***** INPUT DATA *****

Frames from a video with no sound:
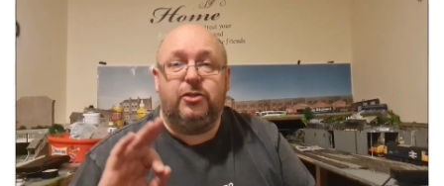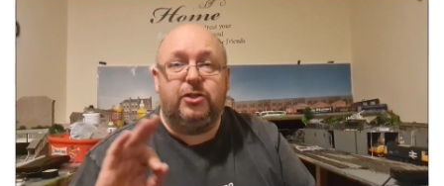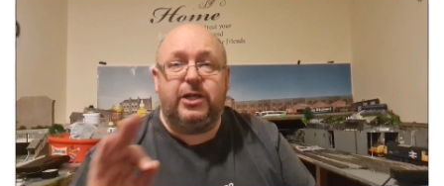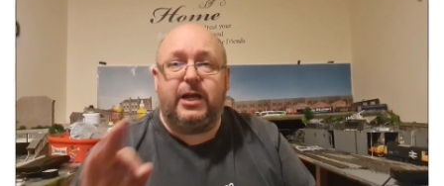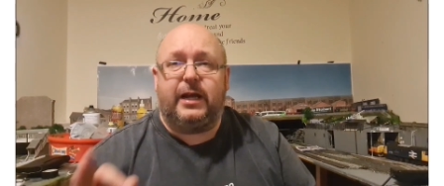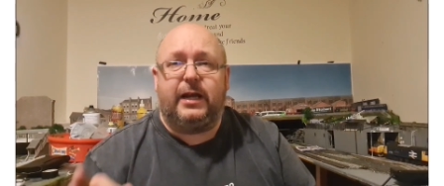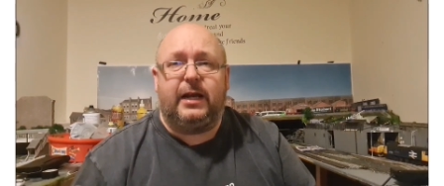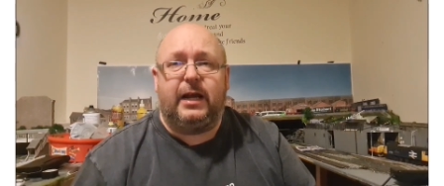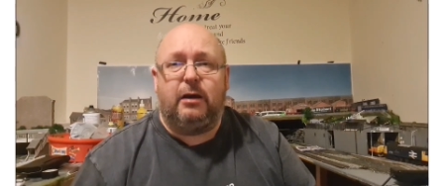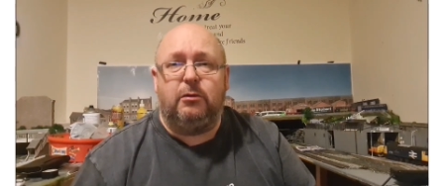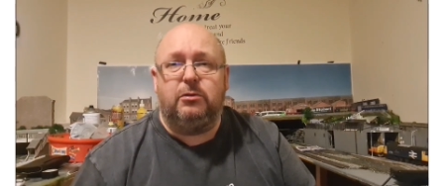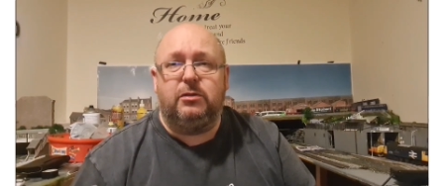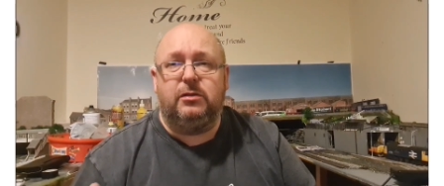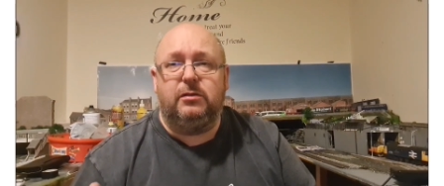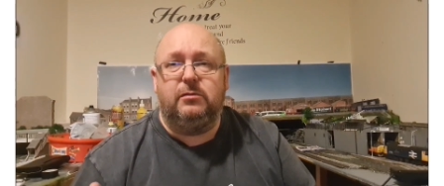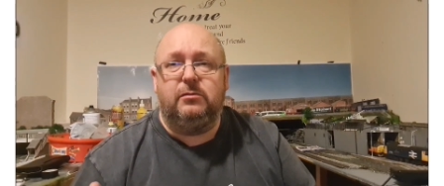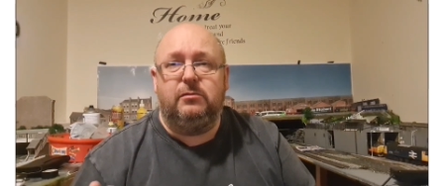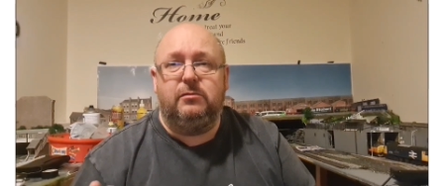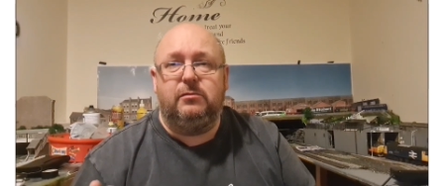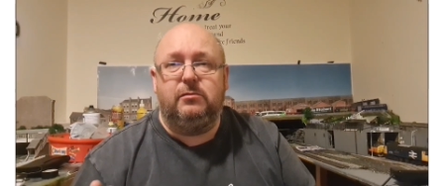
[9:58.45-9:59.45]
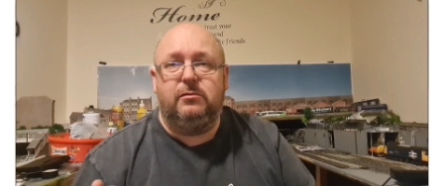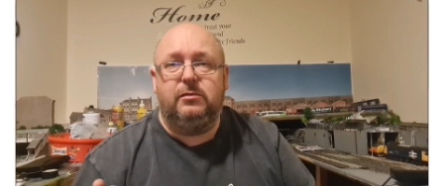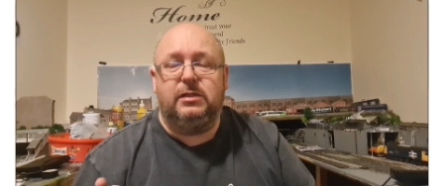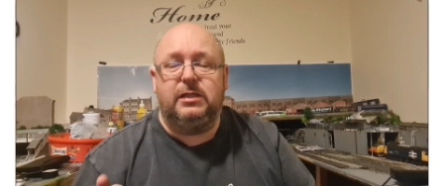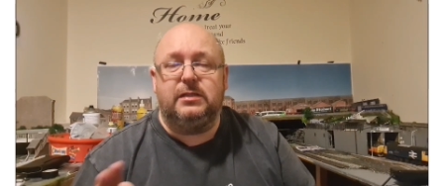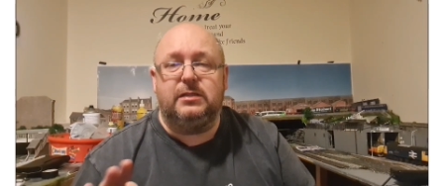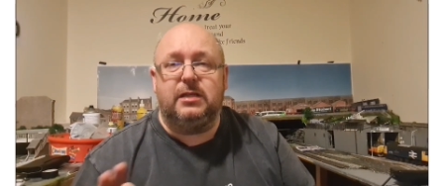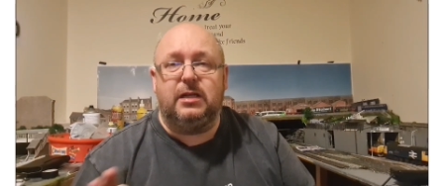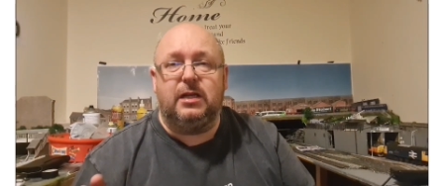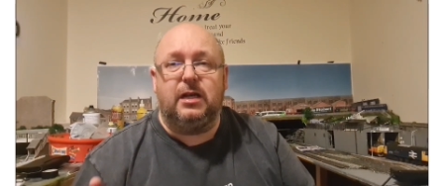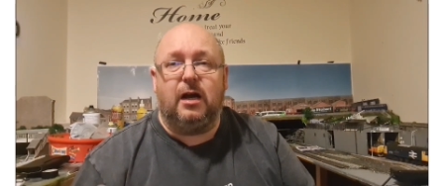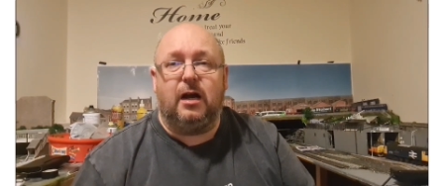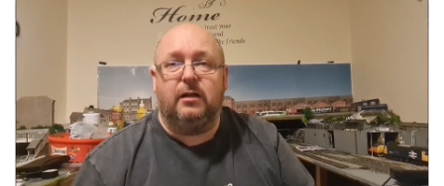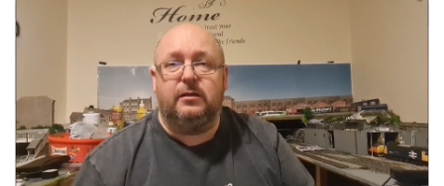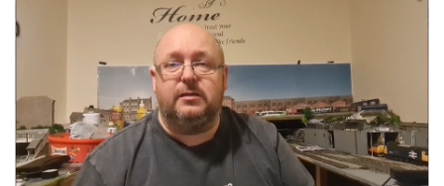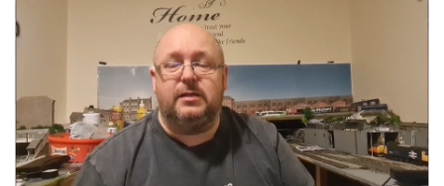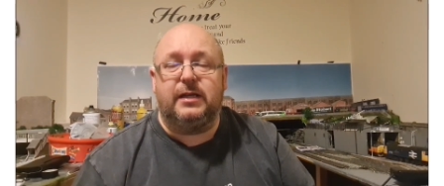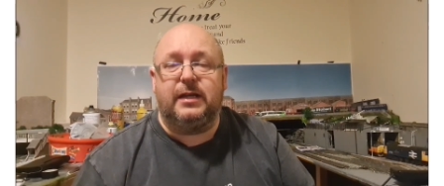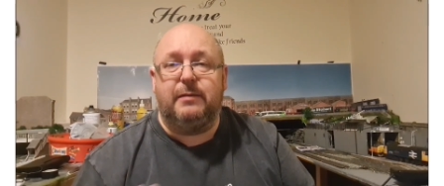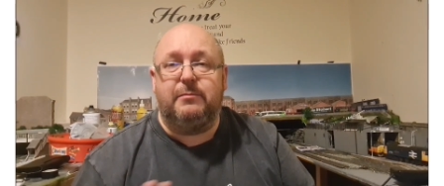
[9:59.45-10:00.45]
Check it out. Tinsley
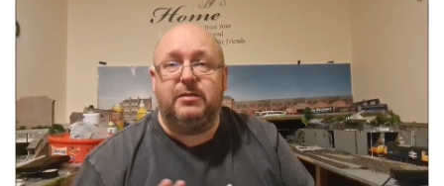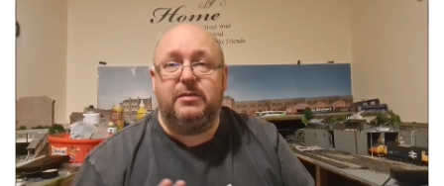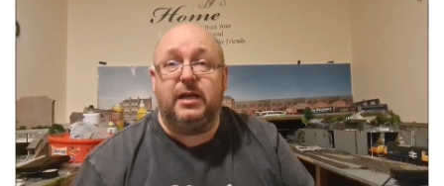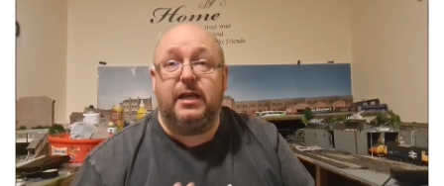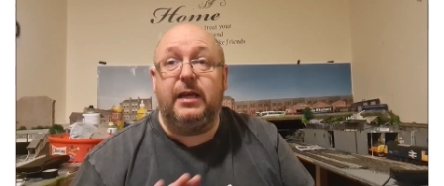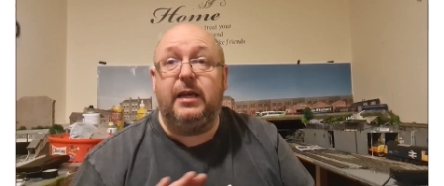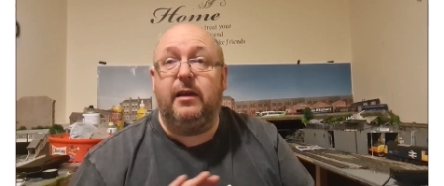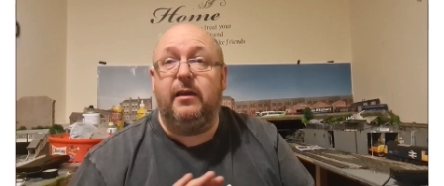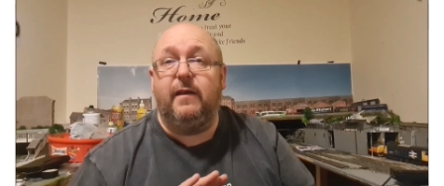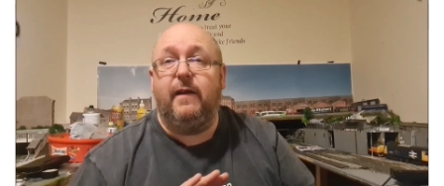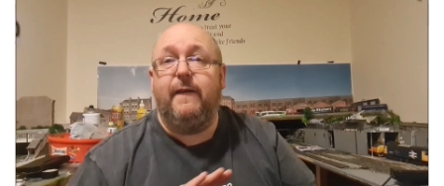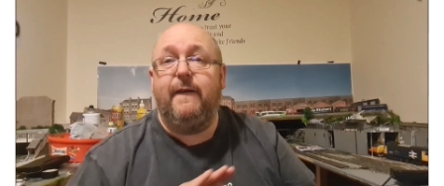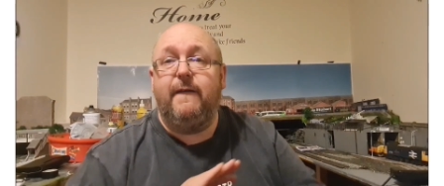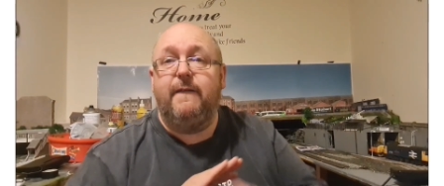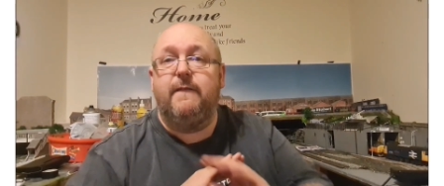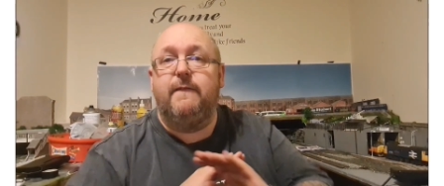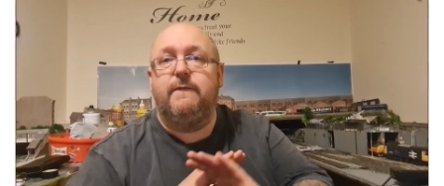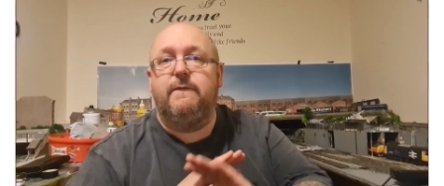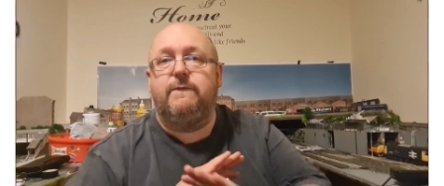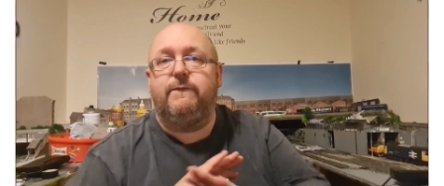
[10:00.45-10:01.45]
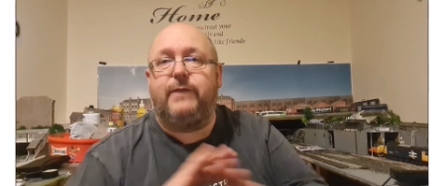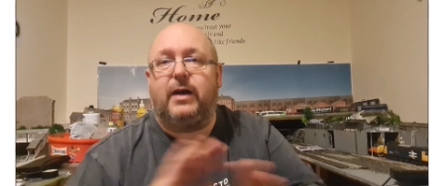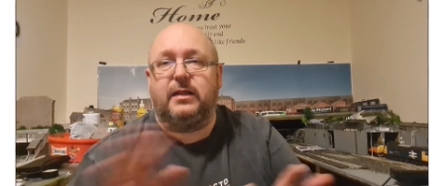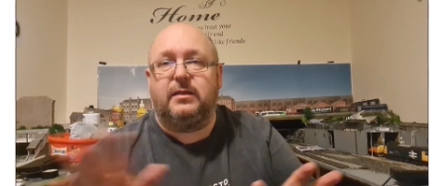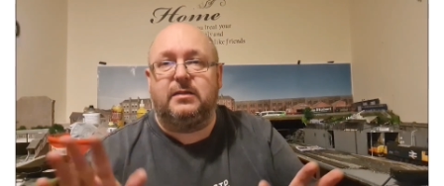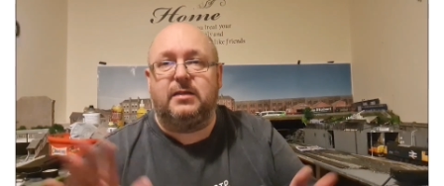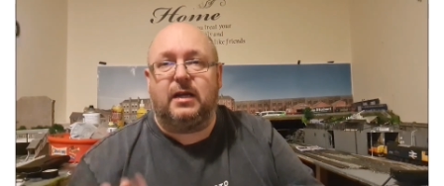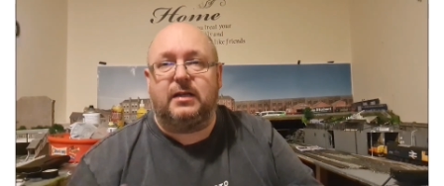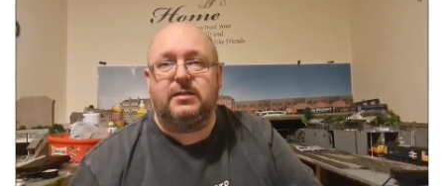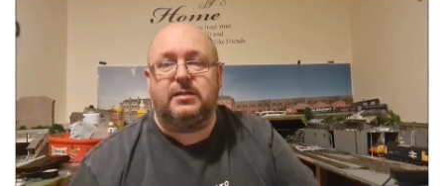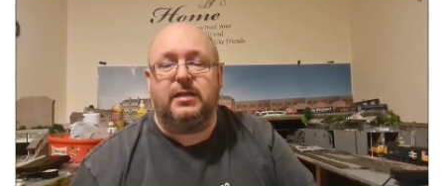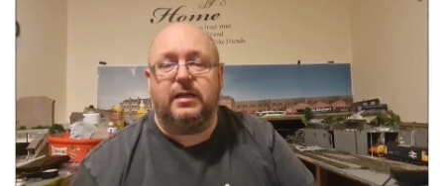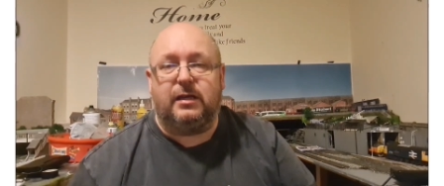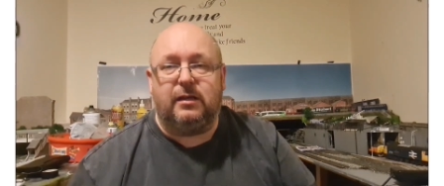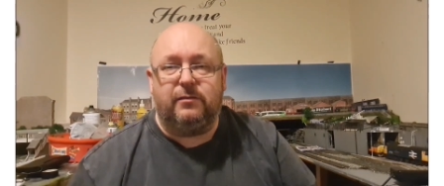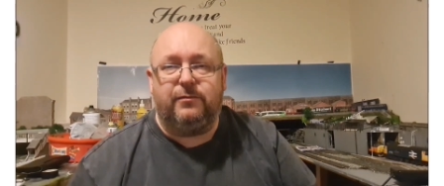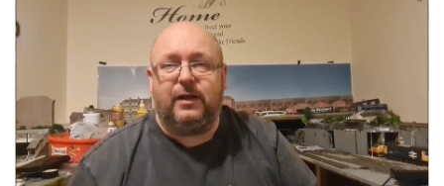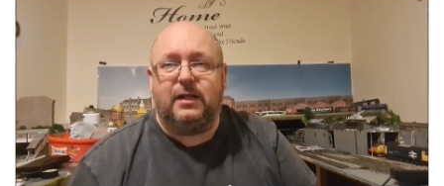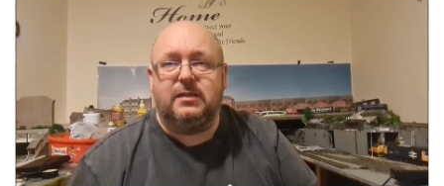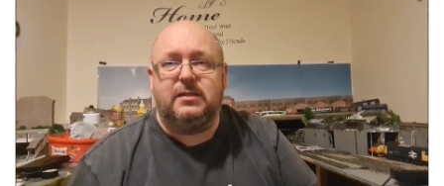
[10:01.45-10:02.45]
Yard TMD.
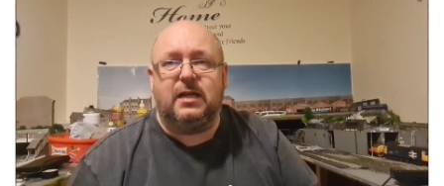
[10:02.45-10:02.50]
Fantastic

*****

● WHAT IS BEING ASKED: Text only, please: give the listing again word for word with no images.

● SOLUTION TO THIS TASK:
Frames from a video with no sound:
[9:58.45-9:59.45]
[9:59.45-10:00.45]
Check it out. Tinsley
[10:00.45-10:01.45]
[10:01.45-10:02.45]
Yard TMD.
[10:02.45-10:02.50]
Fantastic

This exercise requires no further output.